As the managing editor of the PHP channel for updatesit, I deal with dozens of authors, hundreds of topics and a constantly full inbox. Filtering out inactive authors and pushing the prolific ones to the top of the queue is hard when the channel is this big and a one-man operation, so enlisting the help of bots only makes sense.
I recently started the construction of an in-depth work-analysis tool that helps me with social spread, reviews, activity tracking, personality profiling, language editing and more, hopefully automating a large portion of my work soon, and a key component is author activity. Specifically, tracking how much they publish in any given week, month or season.

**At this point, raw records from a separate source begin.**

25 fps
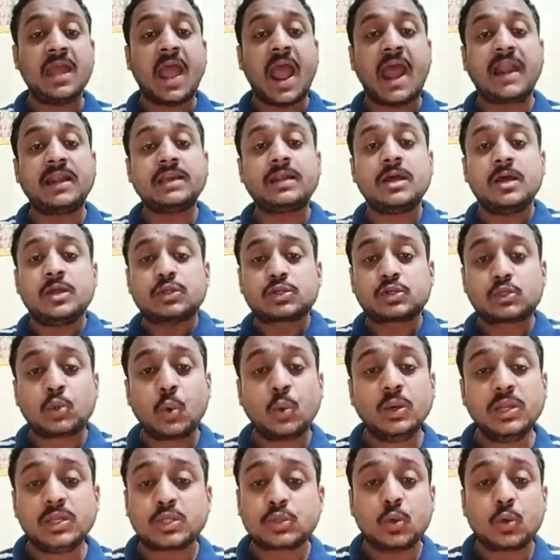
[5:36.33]
And
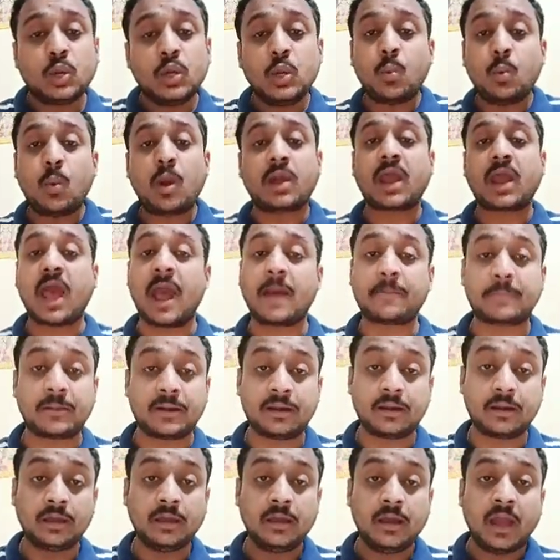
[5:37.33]
slowly, slowly what
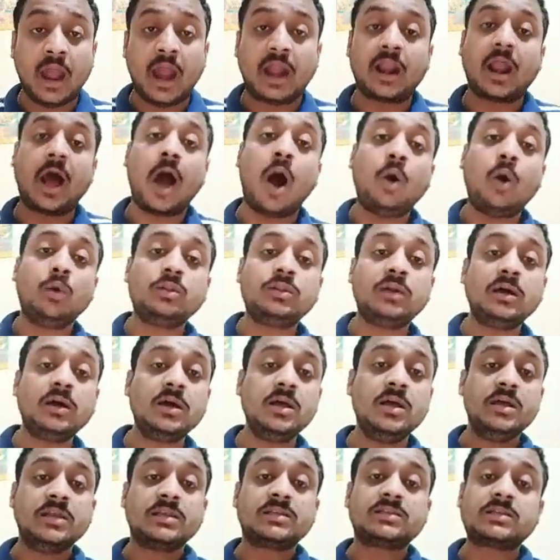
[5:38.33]
happened and how
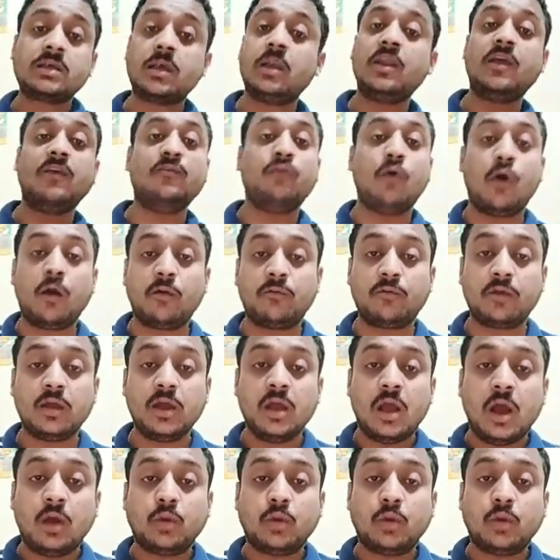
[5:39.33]
the cell evolved.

Each SitePoint author has a profile page which lists their bio, their social network links, and their published posts. For example, here’s mine and here’s Peter’s. Each post snippet has the relevant information I need in order to track activity: a date, a title and a URL. By grabbing all of an author’s posts, we can group them by date and extract some statistics.
Granted, the publication time depends on a variety of factors – from my own ability to squeeze reviews into the current work queue, to sponsors and other channel preferences. Still, any insight is good insight, and as my tool helps me automate parts of my workflow, reviews will happen sooner.
That said, how can we fetch this author data reliably?
To API or not to API
The logical approach would be to consume an API. Something like a call to
https://api.sitepoint.com/v1/author/bskvorc?area=posts would make the entire task a breeze. Alas, SitePoint has no API and we’re forced to crawl it, unless we have database access (for the purpose of this demo, let’s assume we don’t).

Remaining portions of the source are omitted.